Besides the Classics, one of my favorite fiction books, oddly enough, concerns the Craft. (Geez, go figure...) It is “Bell, Book and Murder” by Rosemary Edghill, and is actually an omnibus of three novels concerning the adventures of a New York City Witch named Bast. It is extremely entertaining and well-written, and I highly recommend it.
| Current And Upcoming ||Mar 21st. at 9:52:31 pm UTC|
|Bryony Ravenwillow (Independence MO) ||Age: 34 - Email |
I'm currently rereading Phyllis Curott's 'Witch Crafting' and Clive Barker's 'Weaveworld' (his best book, IMO) .
The last book I read was a Rosemary Gladstar herbal and Margaret Atwood's 'The Handmaid's Tale'.
I'm planning to reread George R.R. Martin's 'Song of Ice and Fire' series. Book 3 just came out in mass market paperback, so I can finally afford to buy it. However, I heard that Book 4's release has been pushed back to September. Waaahhhh!!!! I highly recommend the series. Book 1 is 'A Game of Thrones', Book 2 is 'A Clash of Kings', and Book 3 is 'A Storm of Swords'. The delayed fourth book will be called 'A Feast for Crows'.

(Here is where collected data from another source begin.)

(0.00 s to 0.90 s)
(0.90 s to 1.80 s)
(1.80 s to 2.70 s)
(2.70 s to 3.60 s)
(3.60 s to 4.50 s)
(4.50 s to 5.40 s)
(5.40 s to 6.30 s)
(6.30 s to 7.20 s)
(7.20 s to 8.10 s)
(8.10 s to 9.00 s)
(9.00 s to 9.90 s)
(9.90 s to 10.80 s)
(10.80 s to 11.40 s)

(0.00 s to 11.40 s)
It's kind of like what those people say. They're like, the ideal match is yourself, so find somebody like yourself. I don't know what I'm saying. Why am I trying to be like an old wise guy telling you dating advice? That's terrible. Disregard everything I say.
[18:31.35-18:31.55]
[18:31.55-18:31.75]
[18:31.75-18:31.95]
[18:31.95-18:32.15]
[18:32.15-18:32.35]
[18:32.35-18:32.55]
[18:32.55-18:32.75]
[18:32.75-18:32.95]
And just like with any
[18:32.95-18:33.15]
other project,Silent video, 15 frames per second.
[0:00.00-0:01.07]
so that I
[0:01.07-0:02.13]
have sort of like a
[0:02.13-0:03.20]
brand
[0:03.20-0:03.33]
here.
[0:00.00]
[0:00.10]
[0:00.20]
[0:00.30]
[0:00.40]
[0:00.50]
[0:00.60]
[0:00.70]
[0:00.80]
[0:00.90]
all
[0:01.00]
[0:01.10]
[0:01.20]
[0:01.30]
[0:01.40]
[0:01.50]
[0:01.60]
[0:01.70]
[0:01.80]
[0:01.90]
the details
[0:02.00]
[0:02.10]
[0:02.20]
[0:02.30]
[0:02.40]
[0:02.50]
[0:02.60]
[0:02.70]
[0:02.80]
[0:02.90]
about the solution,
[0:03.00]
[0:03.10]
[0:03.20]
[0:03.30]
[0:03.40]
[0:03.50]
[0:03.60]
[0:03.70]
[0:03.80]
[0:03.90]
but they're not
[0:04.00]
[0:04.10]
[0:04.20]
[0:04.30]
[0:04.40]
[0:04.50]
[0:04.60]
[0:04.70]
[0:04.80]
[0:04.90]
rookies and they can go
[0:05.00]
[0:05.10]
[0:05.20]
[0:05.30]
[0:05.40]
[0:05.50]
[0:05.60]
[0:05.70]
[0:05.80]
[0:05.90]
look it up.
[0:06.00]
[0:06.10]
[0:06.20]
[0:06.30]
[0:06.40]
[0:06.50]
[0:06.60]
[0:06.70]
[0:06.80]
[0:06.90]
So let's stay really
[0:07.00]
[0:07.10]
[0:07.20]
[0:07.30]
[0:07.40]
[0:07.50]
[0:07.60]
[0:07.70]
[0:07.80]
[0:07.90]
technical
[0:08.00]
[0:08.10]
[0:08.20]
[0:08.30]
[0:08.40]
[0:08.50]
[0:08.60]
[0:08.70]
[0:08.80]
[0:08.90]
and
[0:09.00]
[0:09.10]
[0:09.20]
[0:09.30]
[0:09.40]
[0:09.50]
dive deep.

I'm also planning to reread 'Tigana' and 'A Song for Arbonne' by Guy Gavriel Kay. Two of the best fantasy novels ever written.
At the bookstore, I usually head for the sci-fi/fantasy, New Age, and alternative medicine sections, in that order. If I have time, I also visit the magazine section.
The skeleton in my literary closet are those little monthly cookbooklets you can purchase at the grocery store checkout line. It's something my husband has learned to turn a blind eye to, since he has yet to complain about any of the new recipes I keep foisting on him! And my mother-in-law turned me on to historical romance. I've discovered that I REALLY like Mary Jo Putney's romances!